DNA methylation is an epigenetic mechanism for gene silencing. In Arabidopsis, MET1 is the primary DNA methyltransferase that maintains CG DNA methylation. Plants having an overall reduction of MET1 activity, caused by a met1 mutation or a constitutively expressed MET1 antisense gene, display genome hypomethylation, inappropriate gene and transposon transcription, and developmental abnormalities.
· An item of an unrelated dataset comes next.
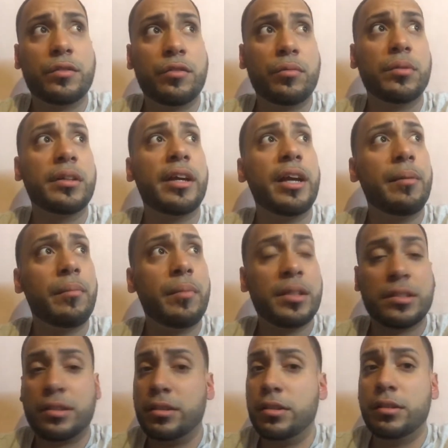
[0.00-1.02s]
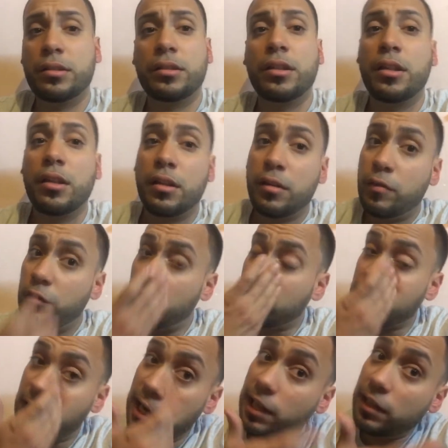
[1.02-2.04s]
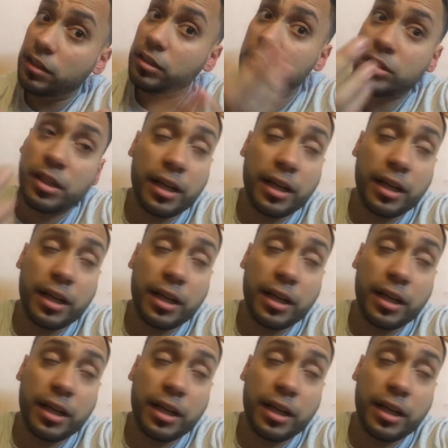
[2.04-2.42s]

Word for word: For get my son, for college.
However, the effect of a transient reduction in MET1 activity caused by inhibiting MET1 expression in a restricted set of cells is not known. For this reason, we generated transgenic plants with a MET1 antisense gene fused to the DEMETER (DME) promoter (DME:MET1 a/s). Here we show that DME is expressed in leaf primordia, lateral root primoridia, in the region distal to the primary root apical meristem, which are regions that include proliferating cells. Endogenous MET1 expression was normal in organs where the DME:MET1 a/s was not expressed. Although DME promoter is active only in a small set of cells, these plants displayed global developmental abnormalities. Moreover, centromeric repeats were hypomethylated. The developmental defects were accumulated by the generations. Thus, not maintaining CG methylation in a small population of proliferating cells flanking the meristems causes global developmental and epigenetic abnormalities that cannot be rescued by restoring MET1 activity. These results suggest that during plant development there is little or no short-term molecular memory for reestablishing certain patterns of CG methylation that are maintained by MET1. Thus, continuous MET1 activity in dividing cells is essential for proper patterns of CG DNA methylation and development.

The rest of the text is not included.